Try it
A verbatim repeat of the lines below is required, with the pictures removed.
______
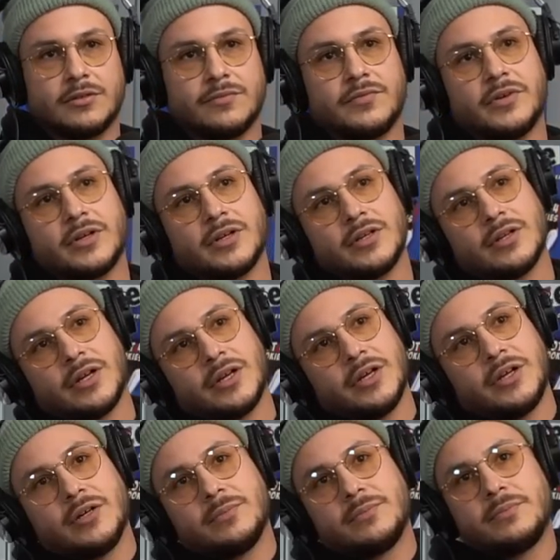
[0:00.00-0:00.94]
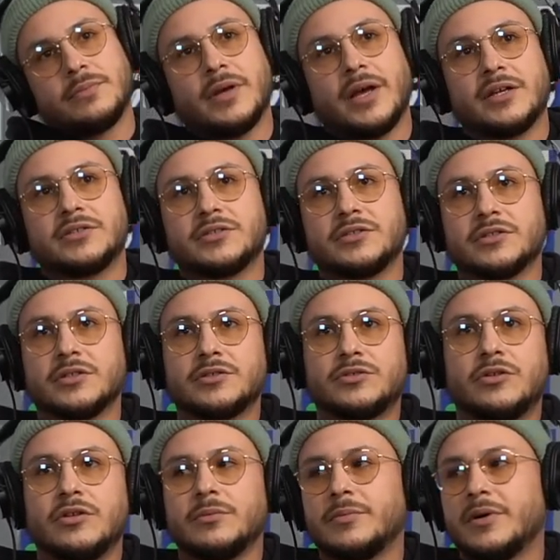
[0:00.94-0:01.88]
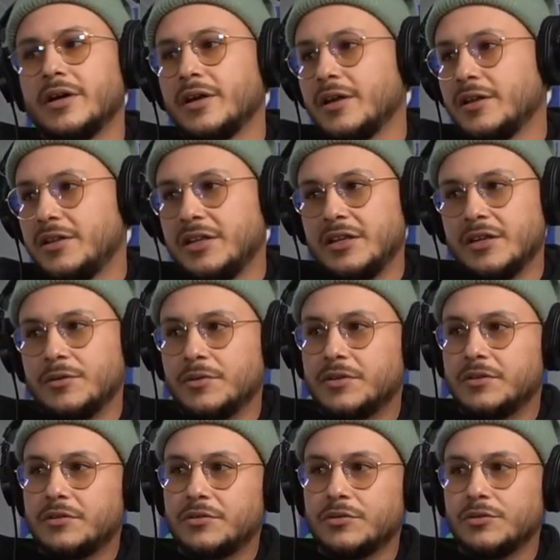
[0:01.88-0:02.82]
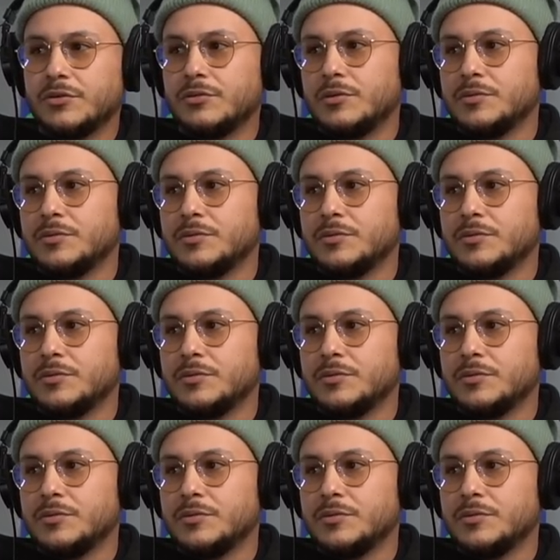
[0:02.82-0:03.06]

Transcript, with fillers: And fucking, I hit up Exer, told him my idea with the crew,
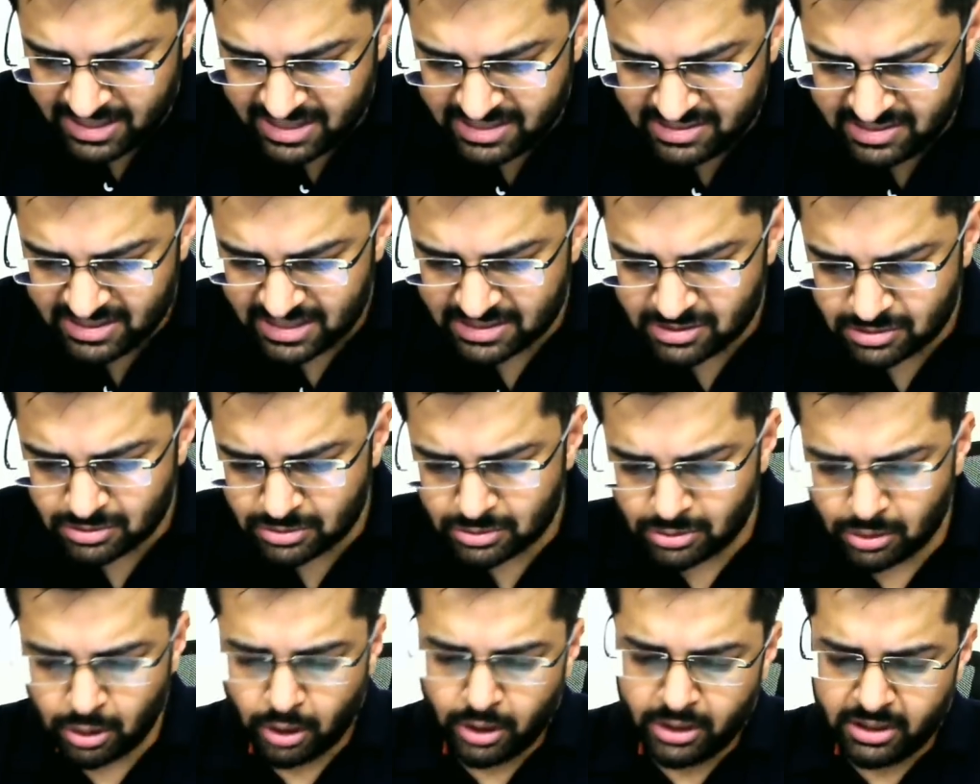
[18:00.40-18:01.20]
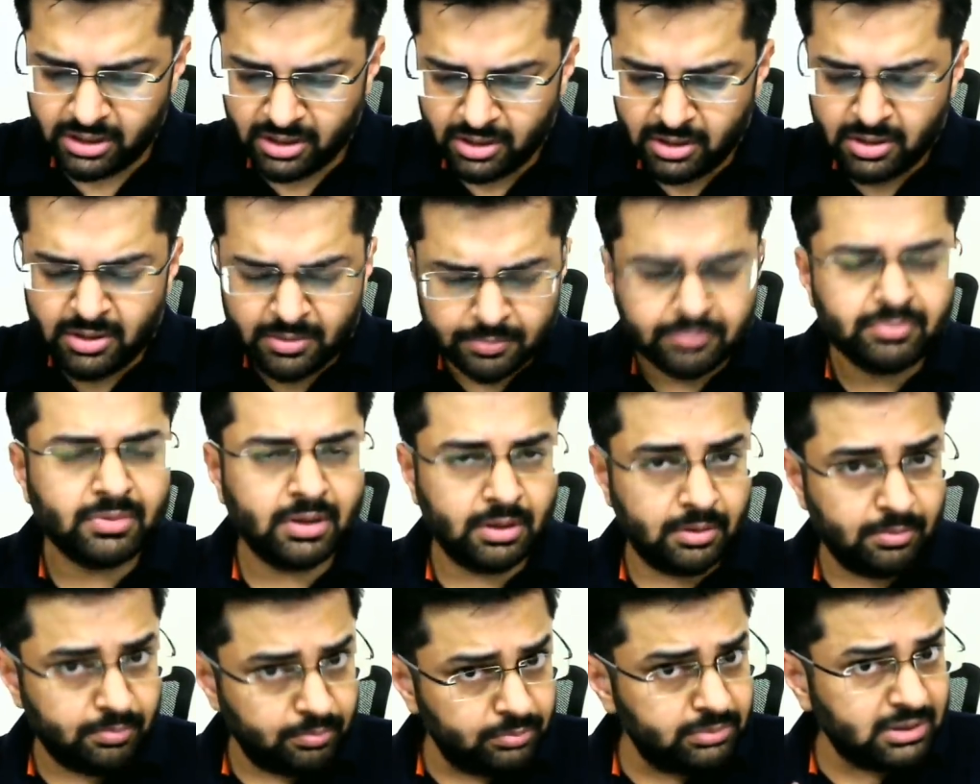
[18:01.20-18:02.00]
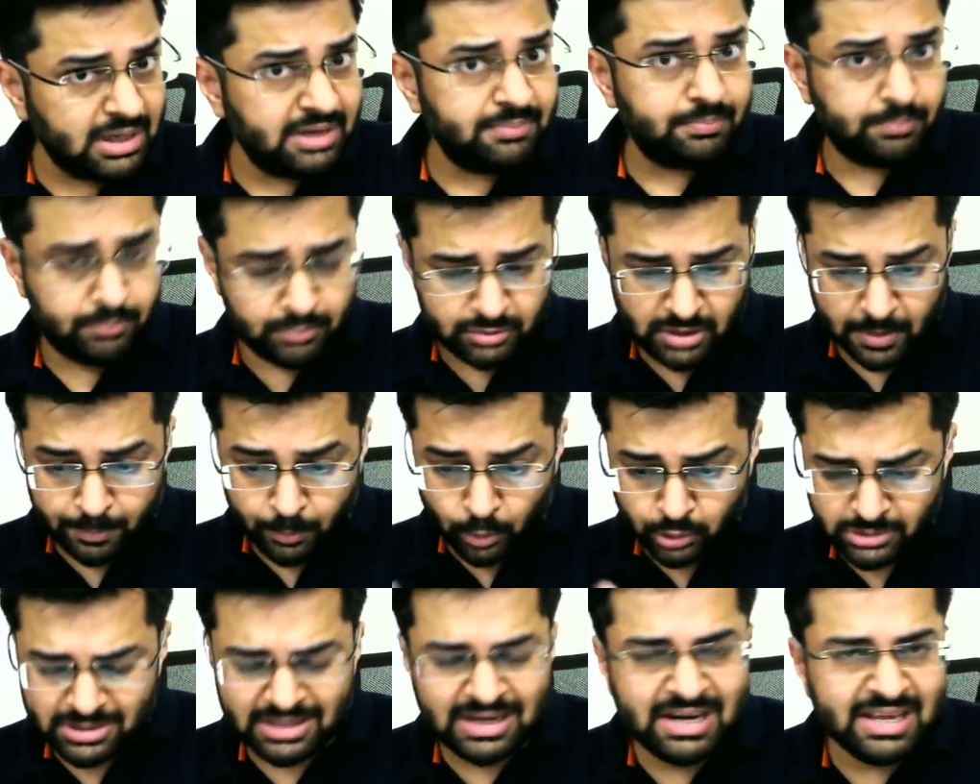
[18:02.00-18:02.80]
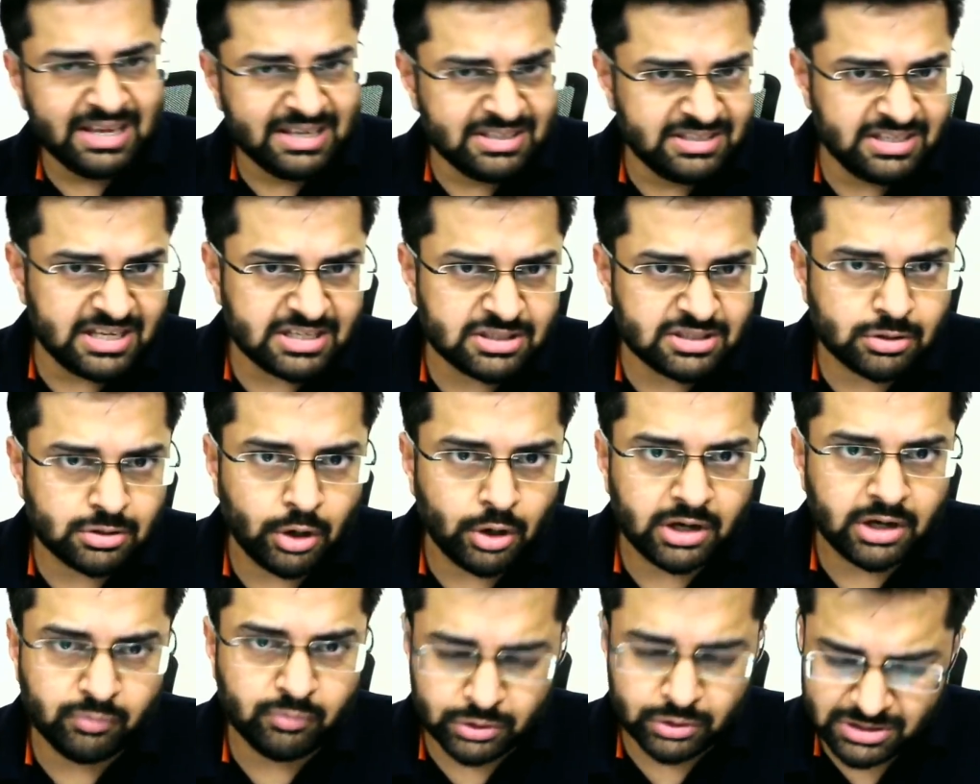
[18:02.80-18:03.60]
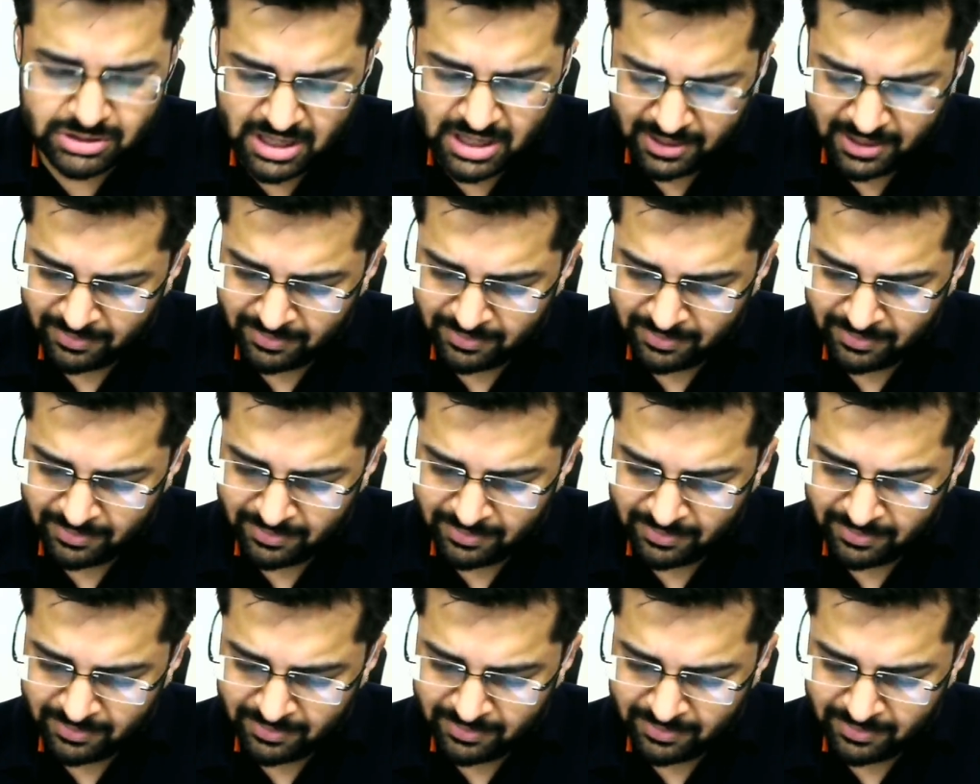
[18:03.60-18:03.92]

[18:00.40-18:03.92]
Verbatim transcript: easiest slot, the supposedly easiest slot would say,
______
Expected answer
[0:00.00-0:00.94]
[0:00.94-0:01.88]
[0:01.88-0:02.82]
[0:02.82-0:03.06]

Transcript, with fillers: And fucking, I hit up Exer, told him my idea with the crew,
[18:00.40-18:01.20]
[18:01.20-18:02.00]
[18:02.00-18:02.80]
[18:02.80-18:03.60]
[18:03.60-18:03.92]

[18:00.40-18:03.92]
Verbatim transcript: easiest slot, the supposedly easiest slot would say,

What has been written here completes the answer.